By the time Betty arrives in Los Angeles to take the town by storm, scoring a job as a nurse at a hospital in spite of her complete lack of training, it becomes clear that the underbelly of the movie has more to do with some gently subversive agenda that plays as a private joke between the script writers. Shrouded behind the ‘clever’ buried personality of Betty is some mocking commentary on the value of maintaining integrity between worker classification and human identity. The writers (John C. Richards and James Flamberg) toy with a cult-of-personality theme without ever revealing what’s at the heart of the matter. I doubt that they ever knew it themselves.

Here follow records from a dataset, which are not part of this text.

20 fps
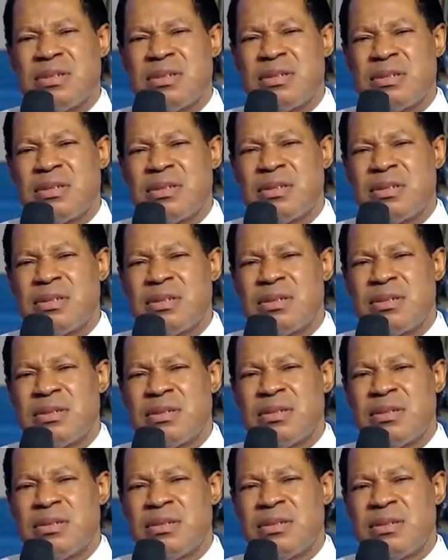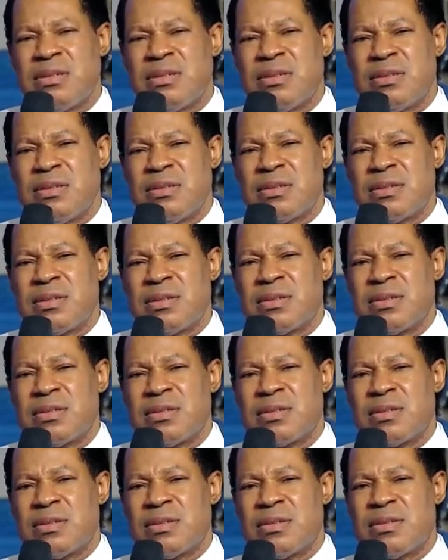
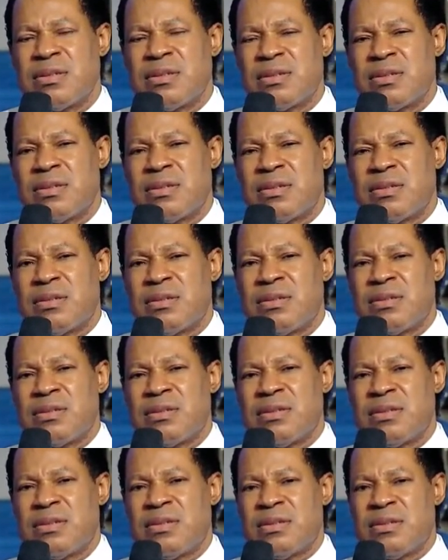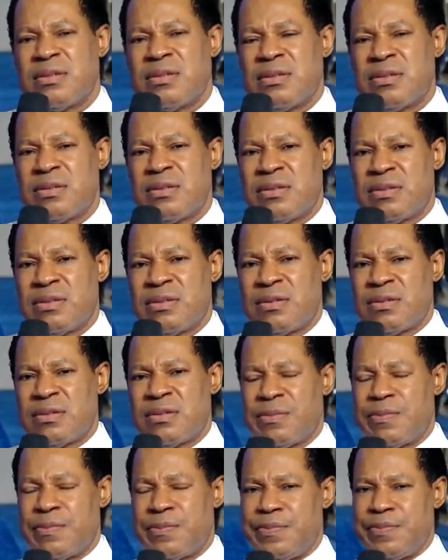
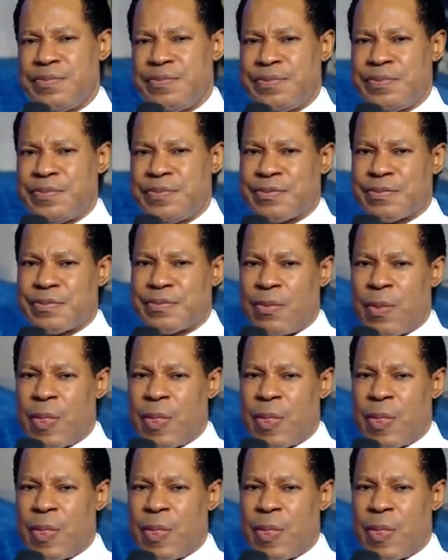Nothing is said.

The closest the film ever comes to showing its hand is in the character of the soap opera doctor that Betty is convinced is fated to rekindle their long lost romance and tie a wedding knot. Dr. David Ravell (Greg Kinnear –As Good As It Gets) is never allowed to function in his real skin as the human being-behind-the-actor-behind the soap opera doctor. From his first meeting with Betty at a gala event, Ravell and his show’s scriptwriter are firmly struck by the apparent talent that Betty possesses as she gushes about their former relationship based completely on information gleaned from the TV show. They take her for an incredibly skilled actress, shamelessly hawking her wares in order to get cast on the show. It’s the strongest scene in the movie and gives a glimpse behind the goal that the writers were shooting for in satirizing media generated identity. But as the story unravels, no forthcoming scenes ever crystallize the theme into an understandable value. For his next film, LaBute will hopefully realize the folly in his ways and take the necessary step in his growth as a director — writing his own script.